**What you will do:**
From the entries below, list each line with "Silent".
──────── Input
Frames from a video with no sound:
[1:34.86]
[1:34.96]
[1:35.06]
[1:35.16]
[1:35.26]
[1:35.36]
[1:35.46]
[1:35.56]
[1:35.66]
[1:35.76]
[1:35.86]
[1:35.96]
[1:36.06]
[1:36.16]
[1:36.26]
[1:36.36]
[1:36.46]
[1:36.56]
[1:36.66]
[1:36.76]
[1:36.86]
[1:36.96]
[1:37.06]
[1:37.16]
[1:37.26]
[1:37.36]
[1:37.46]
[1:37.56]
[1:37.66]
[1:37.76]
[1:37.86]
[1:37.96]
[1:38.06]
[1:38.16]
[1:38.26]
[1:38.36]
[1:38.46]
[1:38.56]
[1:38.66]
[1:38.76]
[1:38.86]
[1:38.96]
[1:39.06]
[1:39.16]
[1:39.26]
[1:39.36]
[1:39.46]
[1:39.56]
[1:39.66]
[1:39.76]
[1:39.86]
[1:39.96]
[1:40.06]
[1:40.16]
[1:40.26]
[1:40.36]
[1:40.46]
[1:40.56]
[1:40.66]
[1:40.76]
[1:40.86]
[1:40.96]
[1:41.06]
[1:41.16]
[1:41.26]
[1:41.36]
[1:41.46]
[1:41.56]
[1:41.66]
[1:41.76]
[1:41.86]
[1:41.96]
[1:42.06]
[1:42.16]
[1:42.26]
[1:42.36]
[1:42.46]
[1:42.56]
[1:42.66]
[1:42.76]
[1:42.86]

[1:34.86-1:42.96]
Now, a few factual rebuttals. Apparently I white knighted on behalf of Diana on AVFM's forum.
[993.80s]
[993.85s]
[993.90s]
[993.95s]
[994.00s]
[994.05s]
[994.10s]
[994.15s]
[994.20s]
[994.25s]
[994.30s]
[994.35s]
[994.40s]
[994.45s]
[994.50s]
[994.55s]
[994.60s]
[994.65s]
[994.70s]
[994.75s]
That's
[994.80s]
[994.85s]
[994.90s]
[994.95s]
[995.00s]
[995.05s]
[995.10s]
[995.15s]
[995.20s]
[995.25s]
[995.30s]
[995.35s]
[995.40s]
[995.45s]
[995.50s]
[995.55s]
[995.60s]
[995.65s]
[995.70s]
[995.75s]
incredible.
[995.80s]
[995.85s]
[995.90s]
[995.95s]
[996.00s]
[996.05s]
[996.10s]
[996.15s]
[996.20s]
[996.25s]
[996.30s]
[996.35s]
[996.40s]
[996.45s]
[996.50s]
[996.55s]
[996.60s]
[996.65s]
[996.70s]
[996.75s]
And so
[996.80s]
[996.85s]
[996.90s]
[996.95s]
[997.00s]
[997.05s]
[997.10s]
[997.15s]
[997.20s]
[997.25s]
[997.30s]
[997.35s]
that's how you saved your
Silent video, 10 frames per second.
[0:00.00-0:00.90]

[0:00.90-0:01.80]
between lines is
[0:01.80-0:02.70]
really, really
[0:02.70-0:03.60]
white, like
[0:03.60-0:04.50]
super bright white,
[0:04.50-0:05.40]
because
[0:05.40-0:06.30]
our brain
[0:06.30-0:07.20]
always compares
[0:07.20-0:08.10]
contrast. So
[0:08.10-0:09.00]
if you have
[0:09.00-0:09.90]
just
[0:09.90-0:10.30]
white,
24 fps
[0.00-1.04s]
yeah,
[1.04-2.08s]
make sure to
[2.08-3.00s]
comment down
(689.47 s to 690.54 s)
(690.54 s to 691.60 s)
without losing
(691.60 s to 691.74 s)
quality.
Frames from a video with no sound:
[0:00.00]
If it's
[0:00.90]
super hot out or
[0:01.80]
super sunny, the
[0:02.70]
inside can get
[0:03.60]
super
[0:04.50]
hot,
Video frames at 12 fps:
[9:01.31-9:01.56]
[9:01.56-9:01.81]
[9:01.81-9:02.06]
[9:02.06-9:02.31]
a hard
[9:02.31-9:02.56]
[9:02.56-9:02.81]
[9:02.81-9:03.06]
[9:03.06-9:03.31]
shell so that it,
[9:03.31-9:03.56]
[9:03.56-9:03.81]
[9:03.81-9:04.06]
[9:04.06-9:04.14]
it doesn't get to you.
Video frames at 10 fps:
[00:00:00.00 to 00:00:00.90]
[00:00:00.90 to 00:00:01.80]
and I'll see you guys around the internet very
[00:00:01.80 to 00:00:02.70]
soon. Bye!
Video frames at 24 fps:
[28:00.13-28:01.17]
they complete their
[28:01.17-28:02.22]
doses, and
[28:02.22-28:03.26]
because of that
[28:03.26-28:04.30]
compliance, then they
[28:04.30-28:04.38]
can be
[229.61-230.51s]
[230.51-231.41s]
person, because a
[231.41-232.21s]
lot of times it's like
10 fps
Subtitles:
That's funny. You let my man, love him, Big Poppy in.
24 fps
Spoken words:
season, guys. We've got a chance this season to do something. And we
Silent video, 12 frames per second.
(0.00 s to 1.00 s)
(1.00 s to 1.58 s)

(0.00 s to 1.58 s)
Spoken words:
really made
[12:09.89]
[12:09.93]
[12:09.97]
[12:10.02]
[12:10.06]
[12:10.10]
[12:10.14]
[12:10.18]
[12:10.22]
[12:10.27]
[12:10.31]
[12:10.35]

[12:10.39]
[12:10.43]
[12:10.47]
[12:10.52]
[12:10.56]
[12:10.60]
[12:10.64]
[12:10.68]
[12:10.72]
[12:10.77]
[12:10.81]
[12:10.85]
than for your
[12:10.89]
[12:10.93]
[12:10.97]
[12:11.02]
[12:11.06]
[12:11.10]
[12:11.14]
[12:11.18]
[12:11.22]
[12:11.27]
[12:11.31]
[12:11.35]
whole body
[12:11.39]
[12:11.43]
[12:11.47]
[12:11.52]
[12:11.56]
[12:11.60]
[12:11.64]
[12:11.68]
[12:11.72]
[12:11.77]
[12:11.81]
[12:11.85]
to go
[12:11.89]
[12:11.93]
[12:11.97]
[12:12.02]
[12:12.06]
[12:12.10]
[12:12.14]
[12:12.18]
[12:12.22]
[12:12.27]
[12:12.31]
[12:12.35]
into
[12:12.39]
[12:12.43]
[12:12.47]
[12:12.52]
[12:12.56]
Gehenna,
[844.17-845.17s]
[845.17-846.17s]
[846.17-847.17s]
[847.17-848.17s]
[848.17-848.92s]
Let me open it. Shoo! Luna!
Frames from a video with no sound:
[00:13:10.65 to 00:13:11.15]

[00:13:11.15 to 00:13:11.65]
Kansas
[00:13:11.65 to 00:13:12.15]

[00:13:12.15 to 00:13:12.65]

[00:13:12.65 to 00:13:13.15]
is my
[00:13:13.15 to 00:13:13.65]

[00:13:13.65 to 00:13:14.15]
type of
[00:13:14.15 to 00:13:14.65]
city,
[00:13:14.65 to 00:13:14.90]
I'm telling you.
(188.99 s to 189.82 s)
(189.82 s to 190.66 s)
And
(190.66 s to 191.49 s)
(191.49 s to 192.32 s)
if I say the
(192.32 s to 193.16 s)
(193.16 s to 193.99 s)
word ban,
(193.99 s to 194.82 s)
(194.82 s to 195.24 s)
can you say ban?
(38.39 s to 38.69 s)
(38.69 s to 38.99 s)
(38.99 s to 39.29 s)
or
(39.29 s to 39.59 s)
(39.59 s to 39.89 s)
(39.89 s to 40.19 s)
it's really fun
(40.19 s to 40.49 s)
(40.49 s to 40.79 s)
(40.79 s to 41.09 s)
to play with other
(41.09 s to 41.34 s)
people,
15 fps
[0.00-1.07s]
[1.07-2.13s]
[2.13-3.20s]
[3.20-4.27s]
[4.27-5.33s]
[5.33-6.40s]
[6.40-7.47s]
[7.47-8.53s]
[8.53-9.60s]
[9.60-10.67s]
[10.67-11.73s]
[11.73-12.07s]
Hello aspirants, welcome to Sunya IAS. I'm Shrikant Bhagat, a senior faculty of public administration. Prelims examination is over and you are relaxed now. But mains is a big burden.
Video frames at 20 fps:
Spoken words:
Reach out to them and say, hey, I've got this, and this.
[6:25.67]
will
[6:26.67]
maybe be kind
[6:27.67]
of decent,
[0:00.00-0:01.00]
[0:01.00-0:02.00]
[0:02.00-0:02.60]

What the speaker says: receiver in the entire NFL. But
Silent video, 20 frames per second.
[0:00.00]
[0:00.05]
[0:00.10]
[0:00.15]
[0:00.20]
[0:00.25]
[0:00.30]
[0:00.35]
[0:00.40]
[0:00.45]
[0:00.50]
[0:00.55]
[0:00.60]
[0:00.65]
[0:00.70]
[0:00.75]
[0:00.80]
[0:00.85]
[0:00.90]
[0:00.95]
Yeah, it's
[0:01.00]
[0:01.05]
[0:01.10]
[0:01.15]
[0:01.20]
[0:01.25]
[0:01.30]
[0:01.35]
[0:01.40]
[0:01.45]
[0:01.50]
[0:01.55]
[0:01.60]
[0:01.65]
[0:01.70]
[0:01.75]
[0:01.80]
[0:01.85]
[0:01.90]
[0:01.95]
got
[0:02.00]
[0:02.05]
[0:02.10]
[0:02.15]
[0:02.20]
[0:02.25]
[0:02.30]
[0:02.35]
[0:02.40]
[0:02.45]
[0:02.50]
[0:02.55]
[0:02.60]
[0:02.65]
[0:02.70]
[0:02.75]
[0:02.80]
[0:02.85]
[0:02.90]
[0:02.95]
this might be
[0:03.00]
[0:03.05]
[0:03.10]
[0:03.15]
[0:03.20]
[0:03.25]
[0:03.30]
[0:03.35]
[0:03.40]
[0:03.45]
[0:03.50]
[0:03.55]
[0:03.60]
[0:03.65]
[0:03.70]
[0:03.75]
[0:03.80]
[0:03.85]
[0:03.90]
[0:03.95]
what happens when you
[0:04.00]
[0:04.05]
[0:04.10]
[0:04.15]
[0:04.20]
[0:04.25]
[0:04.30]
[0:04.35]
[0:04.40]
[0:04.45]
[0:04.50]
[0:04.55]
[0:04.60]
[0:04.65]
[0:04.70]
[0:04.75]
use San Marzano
────────────────
**Output for this exercise:**
Silent video, 10 frames per second.
Silent video, 12 frames per second.
Silent video, 20 frames per second.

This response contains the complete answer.